*The problem*: Could you return the data that follows exactly, minus the images?

======== Exercise material

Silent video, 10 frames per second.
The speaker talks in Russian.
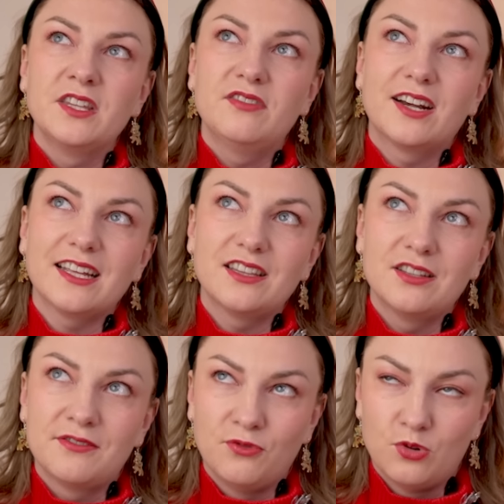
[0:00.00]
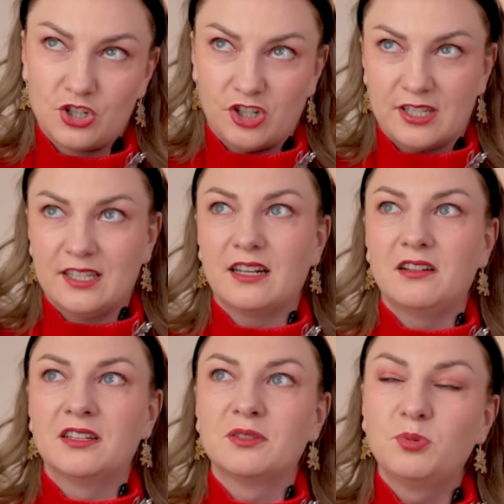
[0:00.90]
невероятно творческий
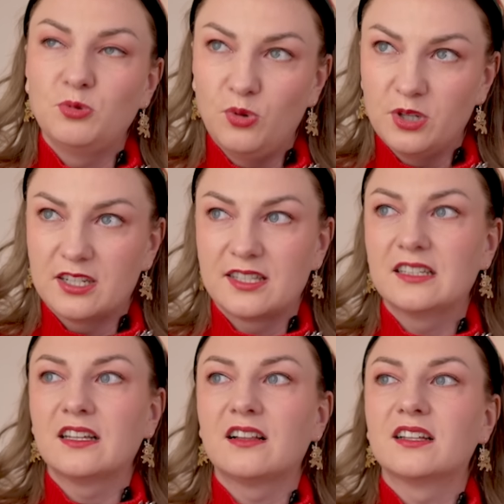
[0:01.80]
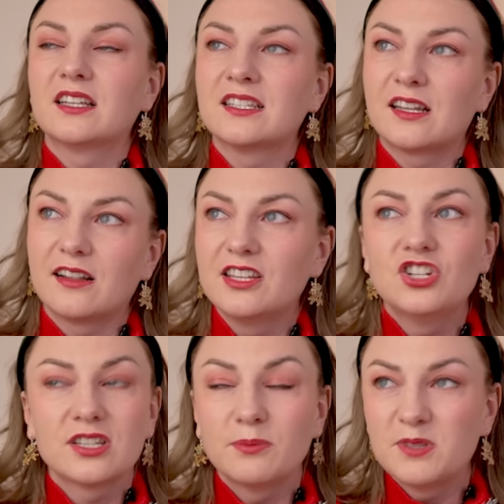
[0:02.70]
талант, блогерский талант,
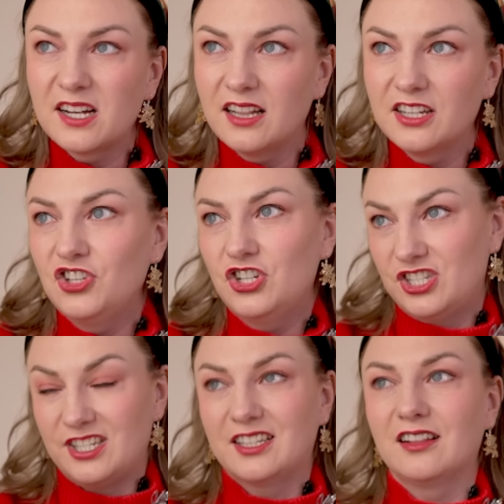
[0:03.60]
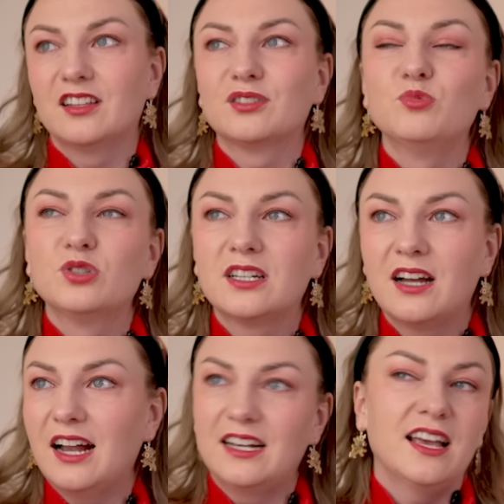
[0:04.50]
астрологическо-психологический талант,
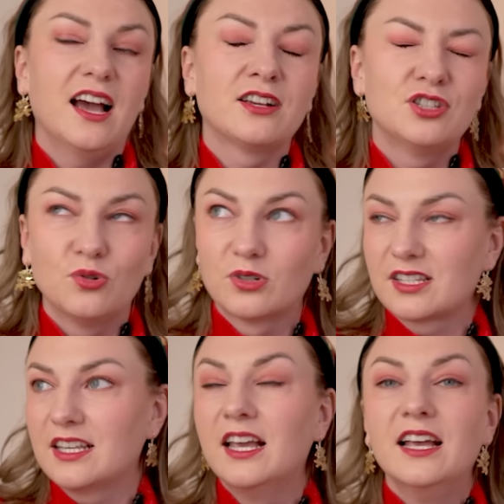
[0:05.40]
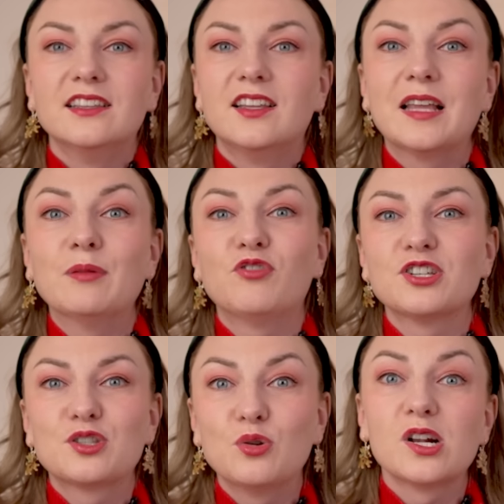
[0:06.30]
музыкальный, актерский. Да там у
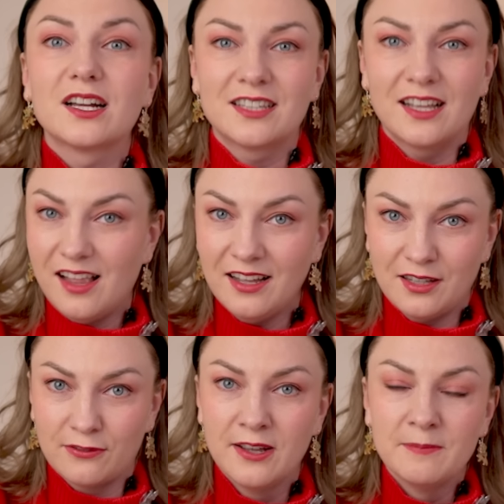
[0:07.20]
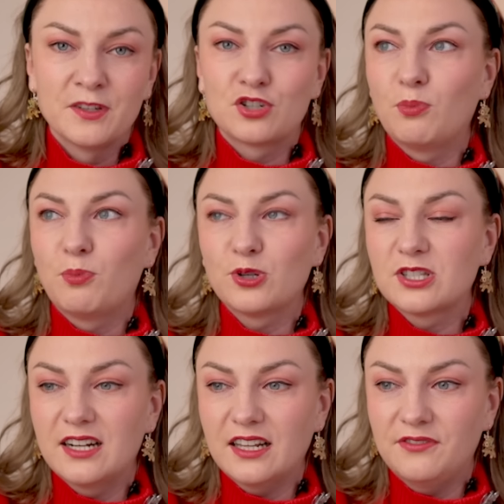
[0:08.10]
вас столько талантов, что
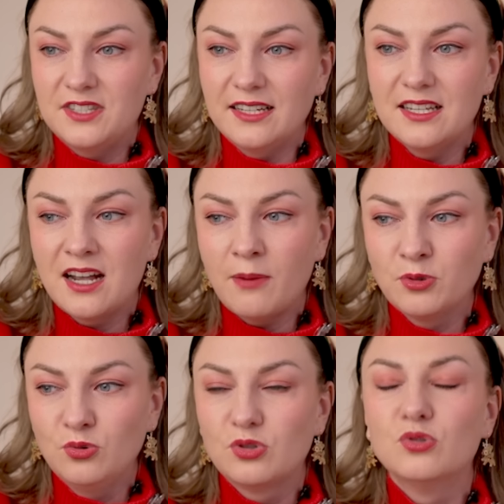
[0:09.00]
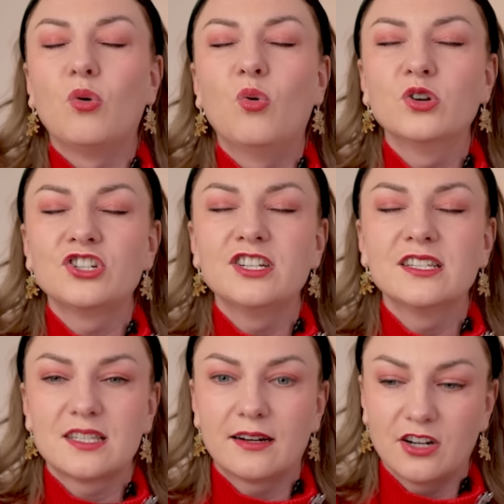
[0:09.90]
просто надо взять и копнуть, но очень
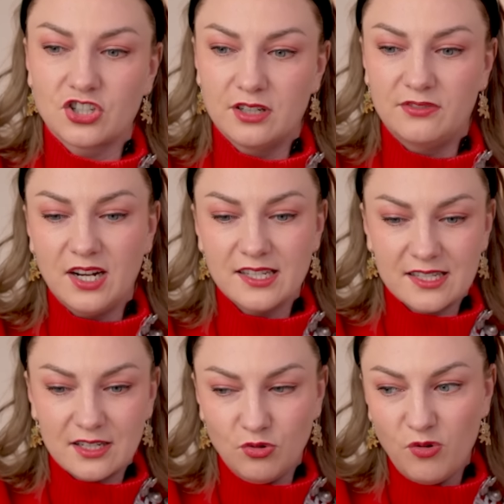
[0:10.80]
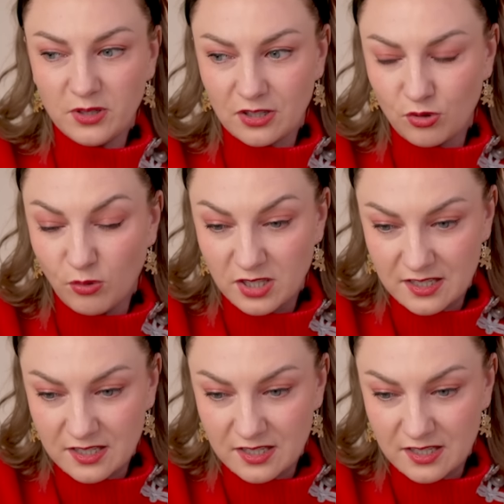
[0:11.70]
страшно. 12 дом – это дом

================

*Response for this exercise*:
Silent video, 10 frames per second.
The speaker talks in Russian.
[0:00.00]
[0:00.90]
невероятно творческий
[0:01.80]
[0:02.70]
талант, блогерский талант,
[0:03.60]
[0:04.50]
астрологическо-психологический талант,
[0:05.40]
[0:06.30]
музыкальный, актерский. Да там у
[0:07.20]
[0:08.10]
вас столько талантов, что
[0:09.00]
[0:09.90]
просто надо взять и копнуть, но очень
[0:10.80]
[0:11.70]
страшно. 12 дом – это дом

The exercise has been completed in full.